Disturbing evidence of a potential epidemic has been published in a study by University of Iowa College of Public Health researcher Tara Smith et al this January. The study was the first in the country to document animal-to-human transmission of methicillin-resistant Staphylococcus aureus (MRSA), an antibiotic-resistant form of a common bacterium that causes deadly infections, though such research has previously been conducted in Canada, Denmark and the Netherlands.
After testing a sample of 299 pigs and 20 workers from two factory farms in Iowa and Illinois, the study concluded "that colonization of swine by MRSA was very common … suggesting that agricultural animals could become an important reservoir for this bacterium." MRSA prevalence was reported as high as 49 percent in swine and 45 percent of the same strain in the workers.
The researchers continue, "The rate of MRSA colonization in both humans and swine on the farms in one of the corporate systems in our study was high, suggesting that once MRSA is introduced, it may spread broadly among both swine and their caretakers."

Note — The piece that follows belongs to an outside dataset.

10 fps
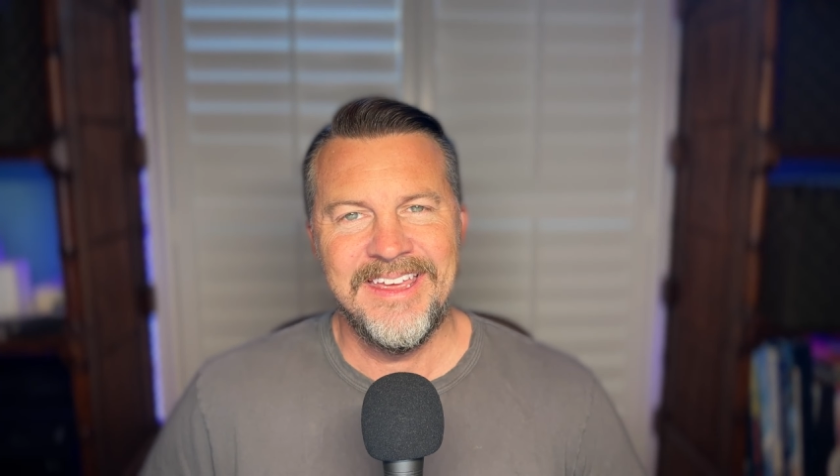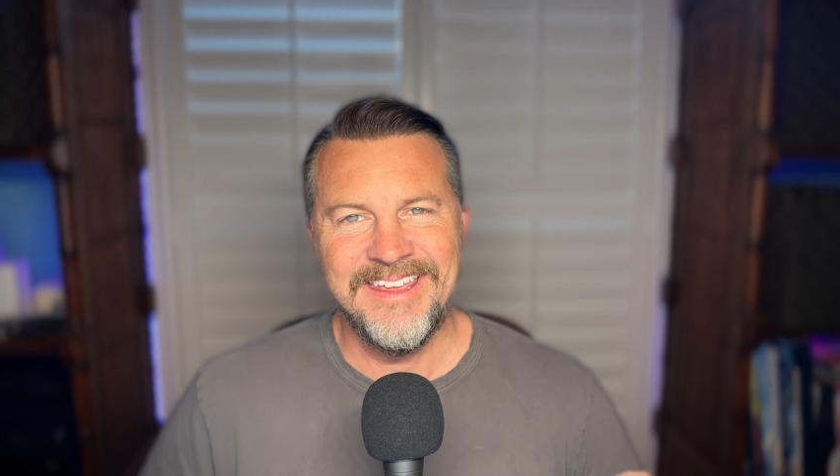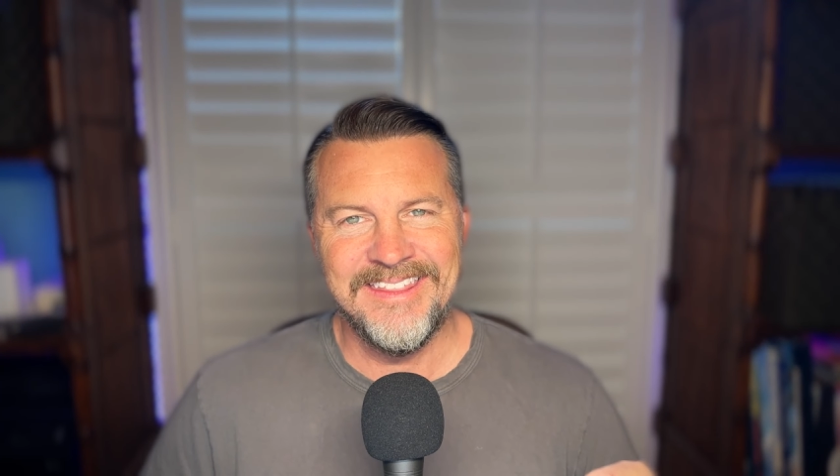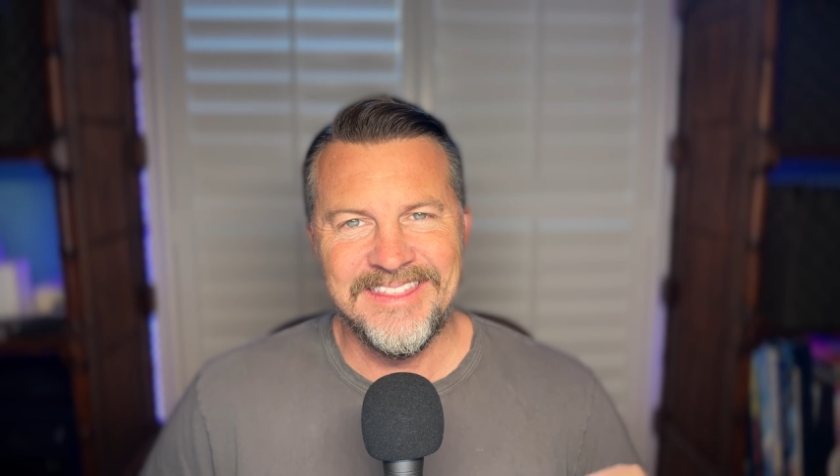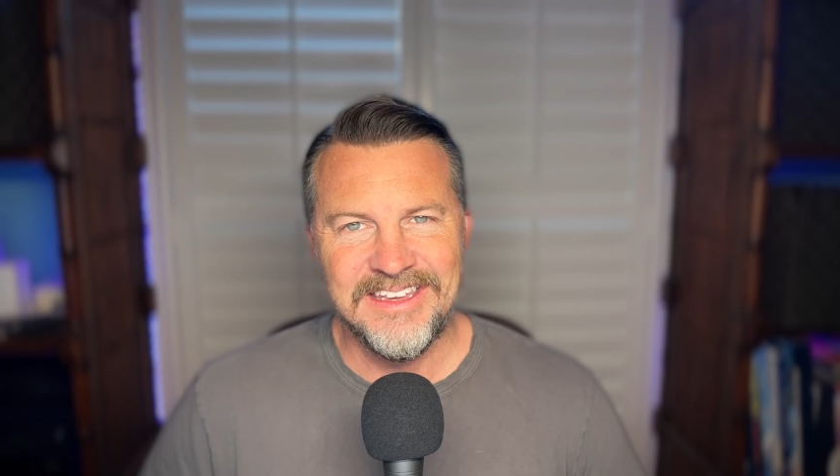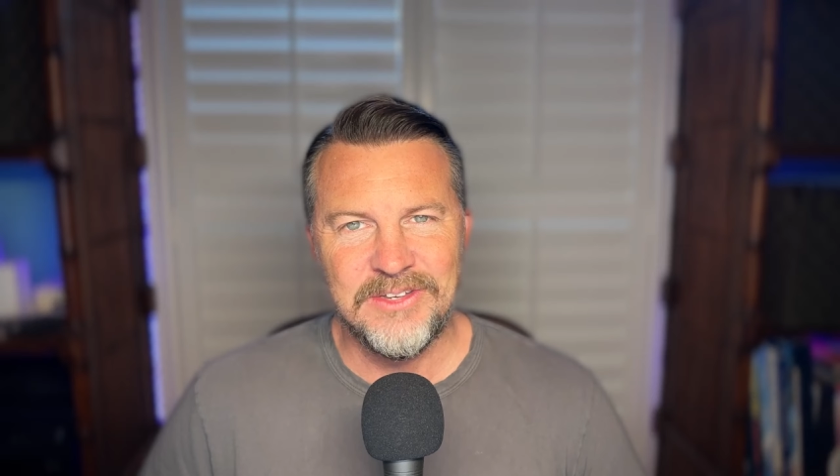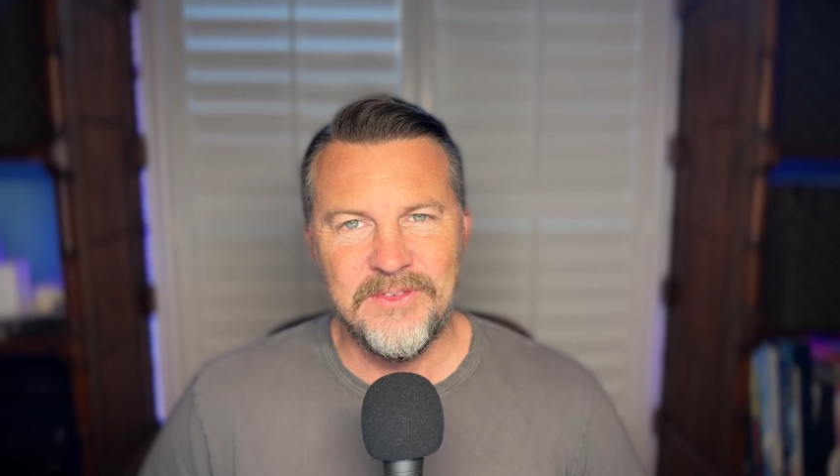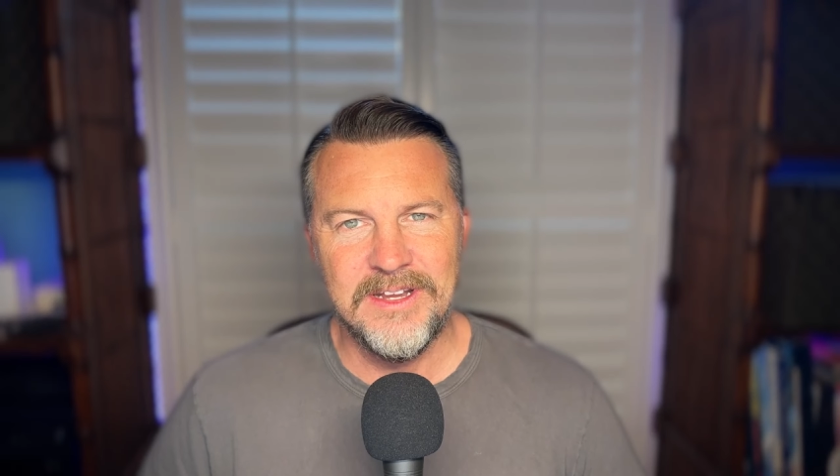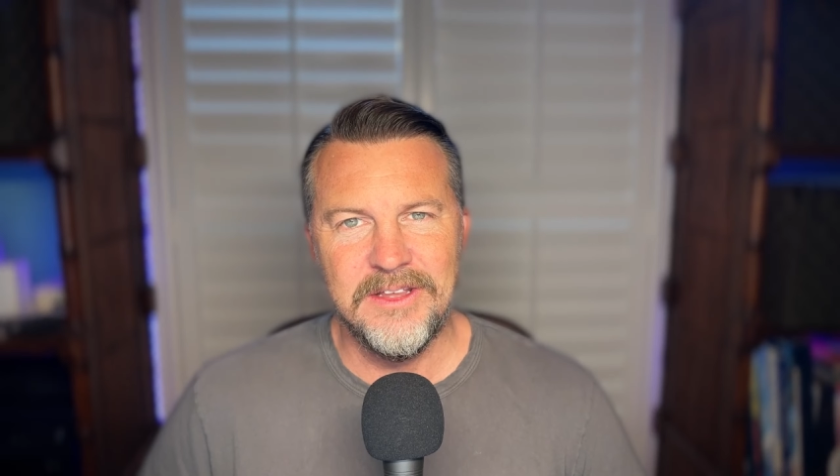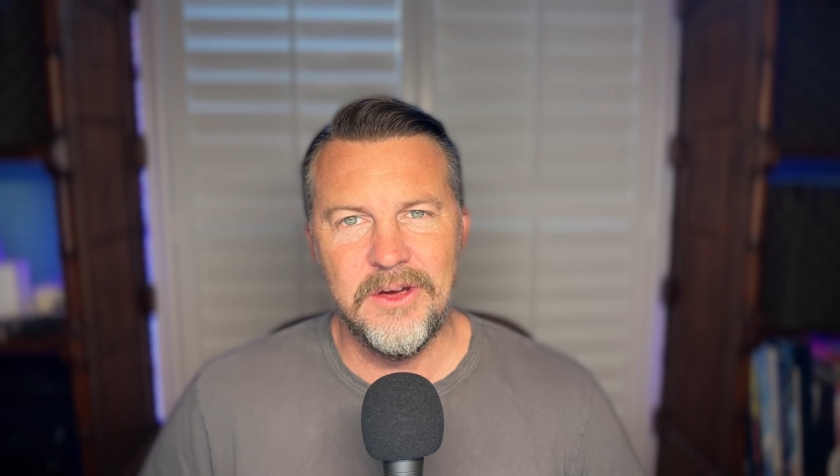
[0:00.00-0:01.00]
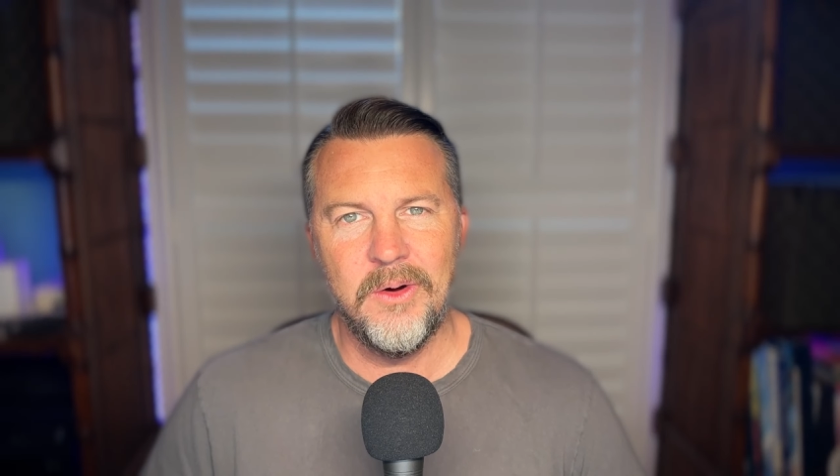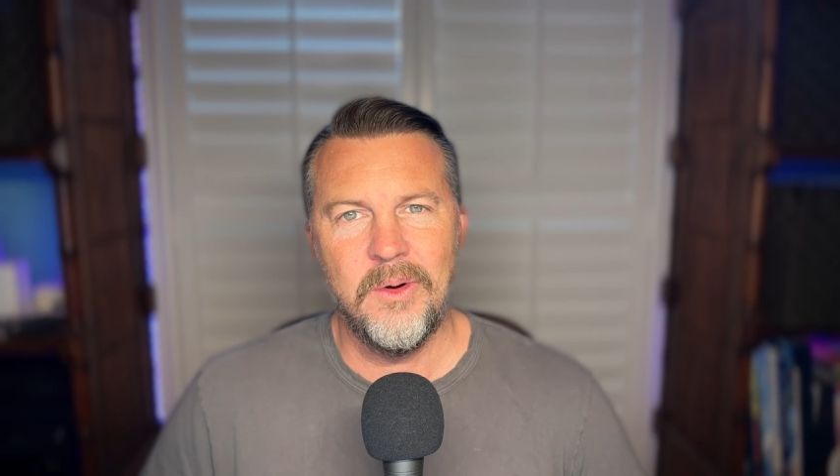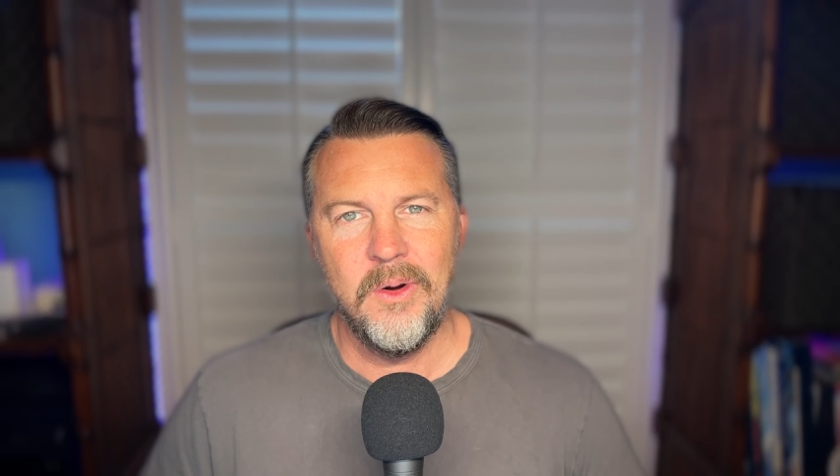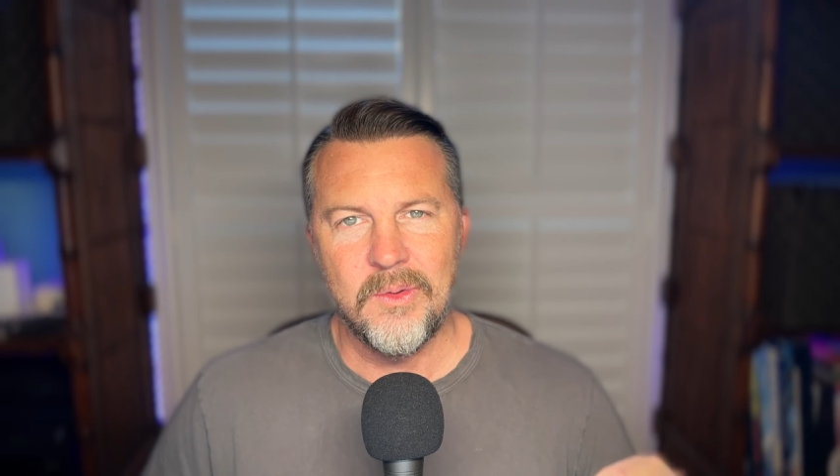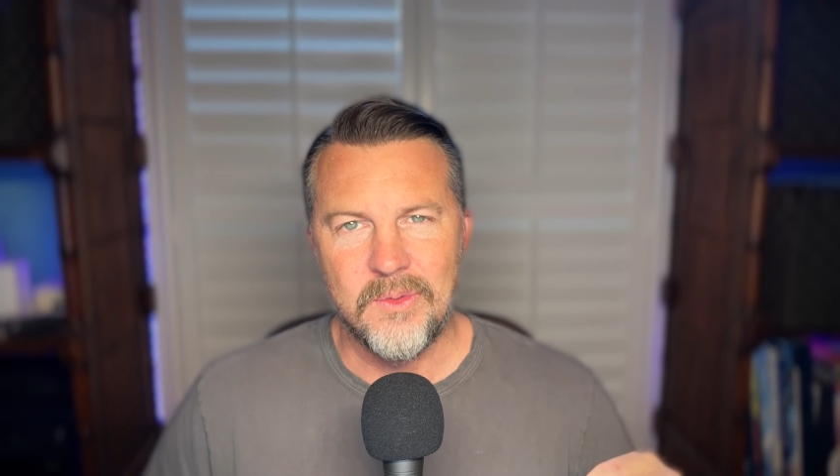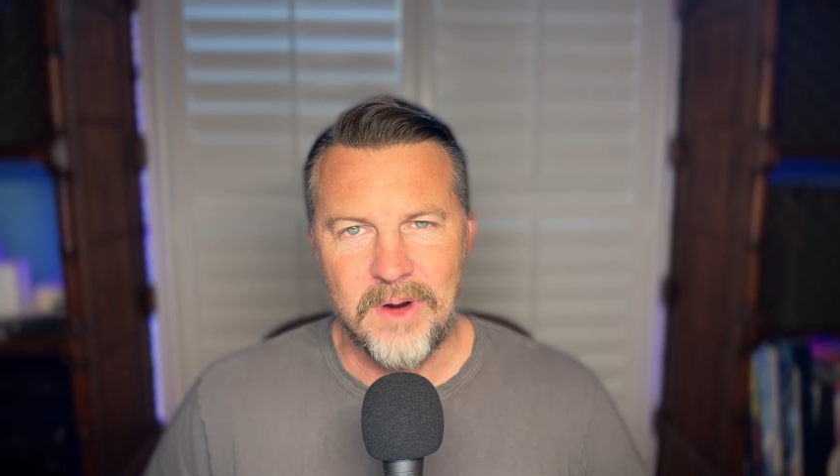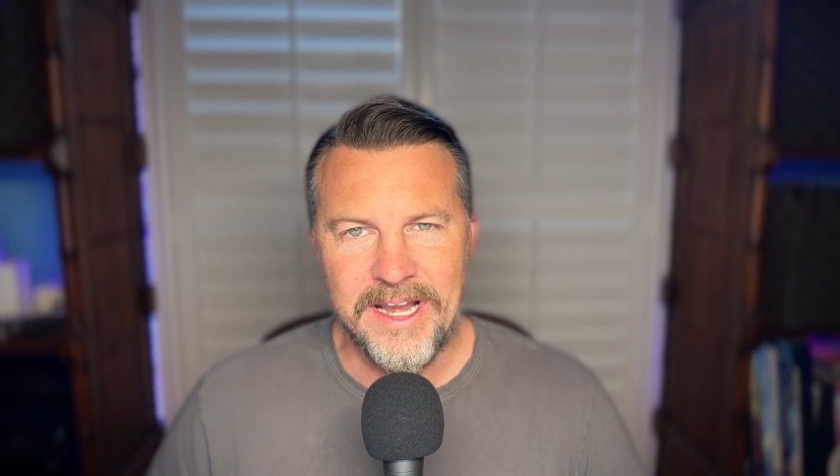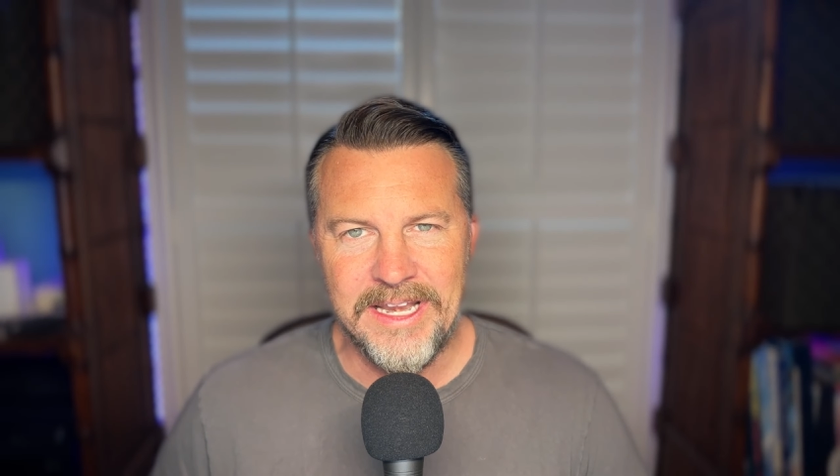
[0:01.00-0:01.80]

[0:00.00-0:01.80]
in this video right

Iowa is responsible for one quarter of the total pig population raised for consumption in the U.S. Its factory farms inundate their livestock with daily doses of "preventative" antibiotics. Paradoxically, this practice has been proven to foster ideal conditions for the evolution of antibiotic-resistant pathogens like MRSA, which already kills upward of 18,000 Americans annually. The impact of industrial agriculture on the human and zoological infection rate of this superbug, however, quite frighteningly has yet to be seen.